▸ **What needs to be done**
What you return must match the listing below line for line, minus its pictures.

[[ Input open ]]

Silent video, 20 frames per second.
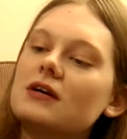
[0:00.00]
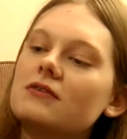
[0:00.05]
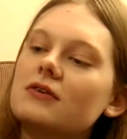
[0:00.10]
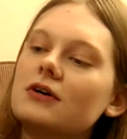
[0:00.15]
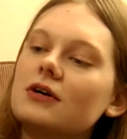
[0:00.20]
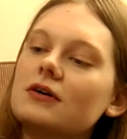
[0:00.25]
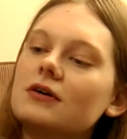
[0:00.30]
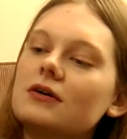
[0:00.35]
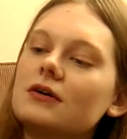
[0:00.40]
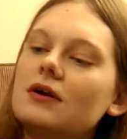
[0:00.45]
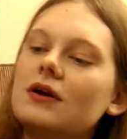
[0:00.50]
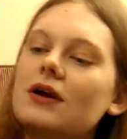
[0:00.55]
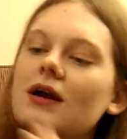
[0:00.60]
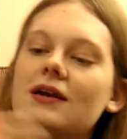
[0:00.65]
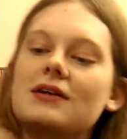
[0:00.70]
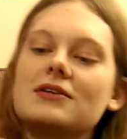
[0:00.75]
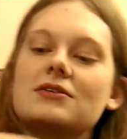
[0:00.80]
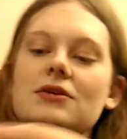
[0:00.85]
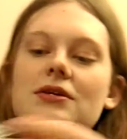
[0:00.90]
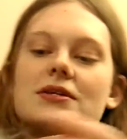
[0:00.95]
ever.
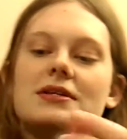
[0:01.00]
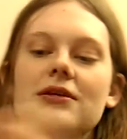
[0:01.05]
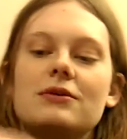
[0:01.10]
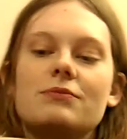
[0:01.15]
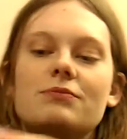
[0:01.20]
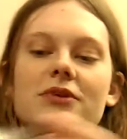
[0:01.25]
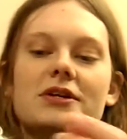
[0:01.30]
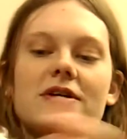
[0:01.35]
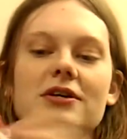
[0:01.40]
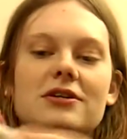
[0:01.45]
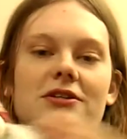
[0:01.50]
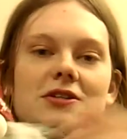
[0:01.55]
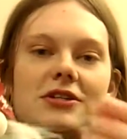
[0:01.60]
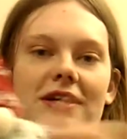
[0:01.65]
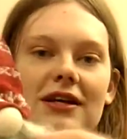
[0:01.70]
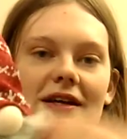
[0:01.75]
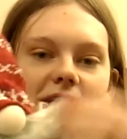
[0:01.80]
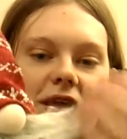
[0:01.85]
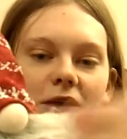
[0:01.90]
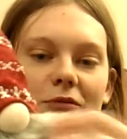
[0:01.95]
And he's got his little beard. You
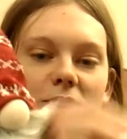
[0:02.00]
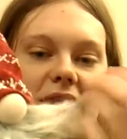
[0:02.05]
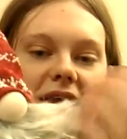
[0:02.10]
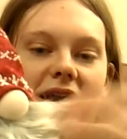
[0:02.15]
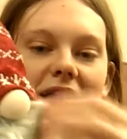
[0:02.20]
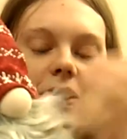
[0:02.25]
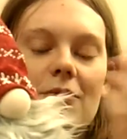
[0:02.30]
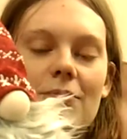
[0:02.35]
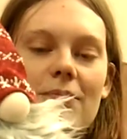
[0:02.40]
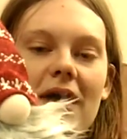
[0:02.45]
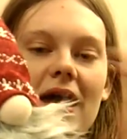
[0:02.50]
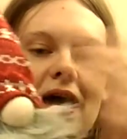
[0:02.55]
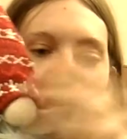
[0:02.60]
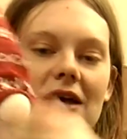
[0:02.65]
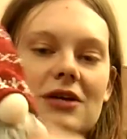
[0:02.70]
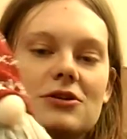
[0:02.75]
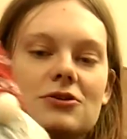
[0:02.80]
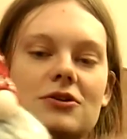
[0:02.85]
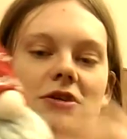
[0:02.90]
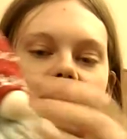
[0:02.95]
can like make it a
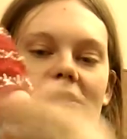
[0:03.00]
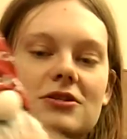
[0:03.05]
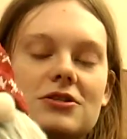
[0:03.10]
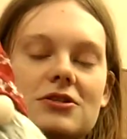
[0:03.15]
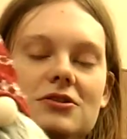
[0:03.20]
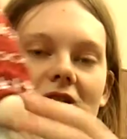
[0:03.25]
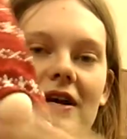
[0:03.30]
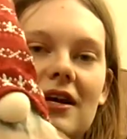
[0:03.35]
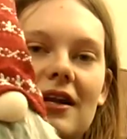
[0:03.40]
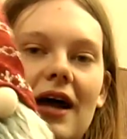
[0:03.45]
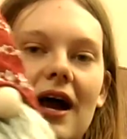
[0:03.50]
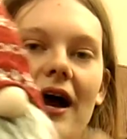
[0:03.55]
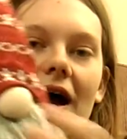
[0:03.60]
mess or you can straighten it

[[ Input closed ]]

▸ **Answer section**
Silent video, 20 frames per second.
[0:00.00]
[0:00.05]
[0:00.10]
[0:00.15]
[0:00.20]
[0:00.25]
[0:00.30]
[0:00.35]
[0:00.40]
[0:00.45]
[0:00.50]
[0:00.55]
[0:00.60]
[0:00.65]
[0:00.70]
[0:00.75]
[0:00.80]
[0:00.85]
[0:00.90]
[0:00.95]
ever.
[0:01.00]
[0:01.05]
[0:01.10]
[0:01.15]
[0:01.20]
[0:01.25]
[0:01.30]
[0:01.35]
[0:01.40]
[0:01.45]
[0:01.50]
[0:01.55]
[0:01.60]
[0:01.65]
[0:01.70]
[0:01.75]
[0:01.80]
[0:01.85]
[0:01.90]
[0:01.95]
And he's got his little beard. You
[0:02.00]
[0:02.05]
[0:02.10]
[0:02.15]
[0:02.20]
[0:02.25]
[0:02.30]
[0:02.35]
[0:02.40]
[0:02.45]
[0:02.50]
[0:02.55]
[0:02.60]
[0:02.65]
[0:02.70]
[0:02.75]
[0:02.80]
[0:02.85]
[0:02.90]
[0:02.95]
can like make it a
[0:03.00]
[0:03.05]
[0:03.10]
[0:03.15]
[0:03.20]
[0:03.25]
[0:03.30]
[0:03.35]
[0:03.40]
[0:03.45]
[0:03.50]
[0:03.55]
[0:03.60]
mess or you can straighten it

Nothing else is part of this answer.